Matos’ bill also received positive written testimonies from local organizations like the Rhode Island League of Cities and Towns.

Folcarelli said Friday the lieutenant governor’s office was cautiously optimistic: “We never take anything for granted, but these are issues that touch the lives of everyday Rhode Islanders and we believe they resonate with lawmakers. Bills like fair digital coupons and ending restrictive covenants are common-sense solutions to clearly unfair practices by superstores, and we’ll keep making the case for passing them as soon as possible.”

‘The price of groceries is too high,’ Rhode Island Lt. Gov. Sabina Matos told the House Committee on Corporations at a hearing on three grocery regulation bills designed by her office on March 13, 2025. ‘All of us have been dealing with this when we go to the supermarket, we have seen how our bill is getting higher and higher.’ (Screencap/CapitolTV)

‘A friendly disagreement’

But the grocery store industry was cool to Matos’ efforts. An example is Noret’s coupon bill, which is a redux of H7089 from the 2024 legislative session. That bill would have required retailers to issue paper coupons alongside digital versions and it was blasted by the Rhode Island Food Dealers Association. Scott Bromberg, the trade group’s executive director, noted in a testimony last year that digital coupons reduce waste, attract customers and are more efficient and more widely used now than paper coupons. 
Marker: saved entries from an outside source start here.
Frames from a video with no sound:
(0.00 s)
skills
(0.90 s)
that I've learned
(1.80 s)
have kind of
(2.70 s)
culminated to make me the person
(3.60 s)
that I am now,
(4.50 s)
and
“Many of our retailers offer coupons to customers at the service desks, at the register and by using in-store kiosks where coupons can be printed,” Bromberg noted, and also pointed out that digital coupons are usually tied to a customer’s loyalty card. “Based on personal usage, loyalty cards offer more savings, especially during seasonal times of the year. Retailers have been developing these programs for years, and they are critically important to our industry.”
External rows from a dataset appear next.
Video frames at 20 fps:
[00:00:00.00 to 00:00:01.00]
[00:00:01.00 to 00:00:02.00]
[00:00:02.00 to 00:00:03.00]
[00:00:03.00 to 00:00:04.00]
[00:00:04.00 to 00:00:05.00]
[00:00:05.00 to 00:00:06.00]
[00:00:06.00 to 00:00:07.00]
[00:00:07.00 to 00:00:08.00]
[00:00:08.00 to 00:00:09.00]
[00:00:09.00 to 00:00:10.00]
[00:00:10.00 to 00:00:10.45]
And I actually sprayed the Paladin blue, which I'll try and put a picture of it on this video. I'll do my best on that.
This year’s coupon bill is indicative of the lieutenant governor’s willingness to maintain “an open line of communication” with the supermarket industry, Folcarelli said Friday. 

“On digital coupons, for example, we took care to consider their letter of opposition from last year, which focused on the burden of paper coupons, and wrote legislation that provided them with leeway to innovate beyond paper so long as everyone could access their coupons,” he added.

But Bromberg, in his testimony Thursday, was still skeptical of the revised bill. “It’s really unclear what the scope or definition of an advertised price is,” he said. “There are many ways that retailers advertise products to incentivize customers to come shop in store.” 

Both Bromberg and Folcarelli pointed to Pew Research Center findings about smartphone usage among older people. Bromberg wondered if older people not using digital coupons was “a question of availability, or…a question of fluency using technology.”

“He pointed out that 79% of seniors have a smartphone and I pointed out that 21% do not,” Folcarelli said Friday. “We just have a friendly disagreement on what obligation major corporations should have to serve the one in five seniors who are left out of their discounts.”